Work to complete - Copy all of the records below verbatim.

Data in this exercise -

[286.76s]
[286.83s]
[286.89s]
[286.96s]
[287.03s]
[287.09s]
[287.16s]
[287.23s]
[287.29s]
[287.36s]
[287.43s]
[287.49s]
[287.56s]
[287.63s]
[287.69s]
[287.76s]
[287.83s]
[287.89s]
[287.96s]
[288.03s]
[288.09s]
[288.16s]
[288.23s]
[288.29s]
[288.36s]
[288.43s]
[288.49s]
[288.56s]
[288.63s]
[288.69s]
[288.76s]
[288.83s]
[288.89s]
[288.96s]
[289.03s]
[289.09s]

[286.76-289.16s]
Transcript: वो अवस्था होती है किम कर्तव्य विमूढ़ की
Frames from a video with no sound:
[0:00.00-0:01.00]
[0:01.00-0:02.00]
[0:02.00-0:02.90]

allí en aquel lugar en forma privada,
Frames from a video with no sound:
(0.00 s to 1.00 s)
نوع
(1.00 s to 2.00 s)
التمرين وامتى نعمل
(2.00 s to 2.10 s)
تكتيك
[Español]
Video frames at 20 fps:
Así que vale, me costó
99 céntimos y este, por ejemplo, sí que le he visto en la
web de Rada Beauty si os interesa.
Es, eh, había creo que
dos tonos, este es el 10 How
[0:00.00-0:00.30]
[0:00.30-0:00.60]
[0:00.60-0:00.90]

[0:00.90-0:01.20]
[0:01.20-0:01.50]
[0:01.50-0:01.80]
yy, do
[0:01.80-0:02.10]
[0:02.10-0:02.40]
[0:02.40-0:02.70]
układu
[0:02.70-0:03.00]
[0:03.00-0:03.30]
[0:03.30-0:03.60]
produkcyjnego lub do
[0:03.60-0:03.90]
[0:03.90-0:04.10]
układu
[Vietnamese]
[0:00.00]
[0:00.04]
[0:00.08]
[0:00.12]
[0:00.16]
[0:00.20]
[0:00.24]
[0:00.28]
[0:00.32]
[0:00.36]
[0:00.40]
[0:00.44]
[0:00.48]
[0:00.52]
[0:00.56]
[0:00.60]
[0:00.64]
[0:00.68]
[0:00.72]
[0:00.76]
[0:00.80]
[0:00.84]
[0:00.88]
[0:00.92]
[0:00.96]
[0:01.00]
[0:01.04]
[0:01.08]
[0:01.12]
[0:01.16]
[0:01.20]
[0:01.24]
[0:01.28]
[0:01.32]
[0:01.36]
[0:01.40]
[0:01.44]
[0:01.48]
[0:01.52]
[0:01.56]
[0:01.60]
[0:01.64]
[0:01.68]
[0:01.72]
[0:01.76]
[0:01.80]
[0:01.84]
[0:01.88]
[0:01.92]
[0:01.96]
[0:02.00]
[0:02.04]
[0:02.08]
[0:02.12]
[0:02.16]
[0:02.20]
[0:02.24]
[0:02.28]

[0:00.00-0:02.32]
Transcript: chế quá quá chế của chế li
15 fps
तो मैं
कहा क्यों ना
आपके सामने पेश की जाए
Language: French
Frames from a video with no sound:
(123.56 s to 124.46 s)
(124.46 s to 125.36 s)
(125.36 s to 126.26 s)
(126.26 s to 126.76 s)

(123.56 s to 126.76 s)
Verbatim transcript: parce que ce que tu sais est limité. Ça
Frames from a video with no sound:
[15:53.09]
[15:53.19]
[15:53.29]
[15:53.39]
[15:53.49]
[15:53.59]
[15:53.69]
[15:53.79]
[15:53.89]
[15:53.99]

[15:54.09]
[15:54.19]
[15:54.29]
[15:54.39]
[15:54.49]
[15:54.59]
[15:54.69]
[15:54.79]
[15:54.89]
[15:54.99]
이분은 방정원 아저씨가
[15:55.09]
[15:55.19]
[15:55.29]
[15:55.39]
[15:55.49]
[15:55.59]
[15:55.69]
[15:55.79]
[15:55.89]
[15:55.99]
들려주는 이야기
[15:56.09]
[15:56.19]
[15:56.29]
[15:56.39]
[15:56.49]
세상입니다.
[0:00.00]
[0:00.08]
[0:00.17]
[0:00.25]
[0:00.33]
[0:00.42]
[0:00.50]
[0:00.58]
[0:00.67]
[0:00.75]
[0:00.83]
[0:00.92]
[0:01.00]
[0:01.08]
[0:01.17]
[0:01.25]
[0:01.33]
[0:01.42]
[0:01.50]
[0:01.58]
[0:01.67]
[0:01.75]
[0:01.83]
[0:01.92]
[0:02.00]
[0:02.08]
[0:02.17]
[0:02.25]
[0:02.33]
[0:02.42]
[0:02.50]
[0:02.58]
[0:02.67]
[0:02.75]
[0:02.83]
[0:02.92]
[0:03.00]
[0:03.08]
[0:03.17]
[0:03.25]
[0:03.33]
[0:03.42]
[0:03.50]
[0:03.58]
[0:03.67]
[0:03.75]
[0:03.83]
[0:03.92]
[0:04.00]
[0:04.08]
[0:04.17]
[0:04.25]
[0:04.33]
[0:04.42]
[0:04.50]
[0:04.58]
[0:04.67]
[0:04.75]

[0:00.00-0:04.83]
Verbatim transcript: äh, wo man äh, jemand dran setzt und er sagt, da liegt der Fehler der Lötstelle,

Answer area -
[286.76s]
[286.83s]
[286.89s]
[286.96s]
[287.03s]
[287.09s]
[287.16s]
[287.23s]
[287.29s]
[287.36s]
[287.43s]
[287.49s]
[287.56s]
[287.63s]
[287.69s]
[287.76s]
[287.83s]
[287.89s]
[287.96s]
[288.03s]
[288.09s]
[288.16s]
[288.23s]
[288.29s]
[288.36s]
[288.43s]
[288.49s]
[288.56s]
[288.63s]
[288.69s]
[288.76s]
[288.83s]
[288.89s]
[288.96s]
[289.03s]
[289.09s]

[286.76-289.16s]
Transcript: वो अवस्था होती है किम कर्तव्य विमूढ़ की
Frames from a video with no sound:
[0:00.00-0:01.00]
[0:01.00-0:02.00]
[0:02.00-0:02.90]

allí en aquel lugar en forma privada,
Frames from a video with no sound:
(0.00 s to 1.00 s)
نوع
(1.00 s to 2.00 s)
التمرين وامتى نعمل
(2.00 s to 2.10 s)
تكتيك
[Español]
Video frames at 20 fps:
Así que vale, me costó
99 céntimos y este, por ejemplo, sí que le he visto en la
web de Rada Beauty si os interesa.
Es, eh, había creo que
dos tonos, este es el 10 How
[0:00.00-0:00.30]
[0:00.30-0:00.60]
[0:00.60-0:00.90]

[0:00.90-0:01.20]
[0:01.20-0:01.50]
[0:01.50-0:01.80]
yy, do
[0:01.80-0:02.10]
[0:02.10-0:02.40]
[0:02.40-0:02.70]
układu
[0:02.70-0:03.00]
[0:03.00-0:03.30]
[0:03.30-0:03.60]
produkcyjnego lub do
[0:03.60-0:03.90]
[0:03.90-0:04.10]
układu
[Vietnamese]
[0:00.00]
[0:00.04]
[0:00.08]
[0:00.12]
[0:00.16]
[0:00.20]
[0:00.24]
[0:00.28]
[0:00.32]
[0:00.36]
[0:00.40]
[0:00.44]
[0:00.48]
[0:00.52]
[0:00.56]
[0:00.60]
[0:00.64]
[0:00.68]
[0:00.72]
[0:00.76]
[0:00.80]
[0:00.84]
[0:00.88]
[0:00.92]
[0:00.96]
[0:01.00]
[0:01.04]
[0:01.08]
[0:01.12]
[0:01.16]
[0:01.20]
[0:01.24]
[0:01.28]
[0:01.32]
[0:01.36]
[0:01.40]
[0:01.44]
[0:01.48]
[0:01.52]
[0:01.56]
[0:01.60]
[0:01.64]
[0:01.68]
[0:01.72]
[0:01.76]
[0:01.80]
[0:01.84]
[0:01.88]
[0:01.92]
[0:01.96]
[0:02.00]
[0:02.04]
[0:02.08]
[0:02.12]
[0:02.16]
[0:02.20]
[0:02.24]
[0:02.28]

[0:00.00-0:02.32]
Transcript: chế quá quá chế của chế li
15 fps
तो मैं
कहा क्यों ना
आपके सामने पेश की जाए
Language: French
Frames from a video with no sound:
(123.56 s to 124.46 s)
(124.46 s to 125.36 s)
(125.36 s to 126.26 s)
(126.26 s to 126.76 s)

(123.56 s to 126.76 s)
Verbatim transcript: parce que ce que tu sais est limité. Ça
Frames from a video with no sound:
[15:53.09]
[15:53.19]
[15:53.29]
[15:53.39]
[15:53.49]
[15:53.59]
[15:53.69]
[15:53.79]
[15:53.89]
[15:53.99]

[15:54.09]
[15:54.19]
[15:54.29]
[15:54.39]
[15:54.49]
[15:54.59]
[15:54.69]
[15:54.79]
[15:54.89]
[15:54.99]
이분은 방정원 아저씨가
[15:55.09]
[15:55.19]
[15:55.29]
[15:55.39]
[15:55.49]
[15:55.59]
[15:55.69]
[15:55.79]
[15:55.89]
[15:55.99]
들려주는 이야기
[15:56.09]
[15:56.19]
[15:56.29]
[15:56.39]
[15:56.49]
세상입니다.
[0:00.00]
[0:00.08]
[0:00.17]
[0:00.25]
[0:00.33]
[0:00.42]
[0:00.50]
[0:00.58]
[0:00.67]
[0:00.75]
[0:00.83]
[0:00.92]
[0:01.00]
[0:01.08]
[0:01.17]
[0:01.25]
[0:01.33]
[0:01.42]
[0:01.50]
[0:01.58]
[0:01.67]
[0:01.75]
[0:01.83]
[0:01.92]
[0:02.00]
[0:02.08]
[0:02.17]
[0:02.25]
[0:02.33]
[0:02.42]
[0:02.50]
[0:02.58]
[0:02.67]
[0:02.75]
[0:02.83]
[0:02.92]
[0:03.00]
[0:03.08]
[0:03.17]
[0:03.25]
[0:03.33]
[0:03.42]
[0:03.50]
[0:03.58]
[0:03.67]
[0:03.75]
[0:03.83]
[0:03.92]
[0:04.00]
[0:04.08]
[0:04.17]
[0:04.25]
[0:04.33]
[0:04.42]
[0:04.50]
[0:04.58]
[0:04.67]
[0:04.75]

[0:00.00-0:04.83]
Verbatim transcript: äh, wo man äh, jemand dran setzt und er sagt, da liegt der Fehler der Lötstelle,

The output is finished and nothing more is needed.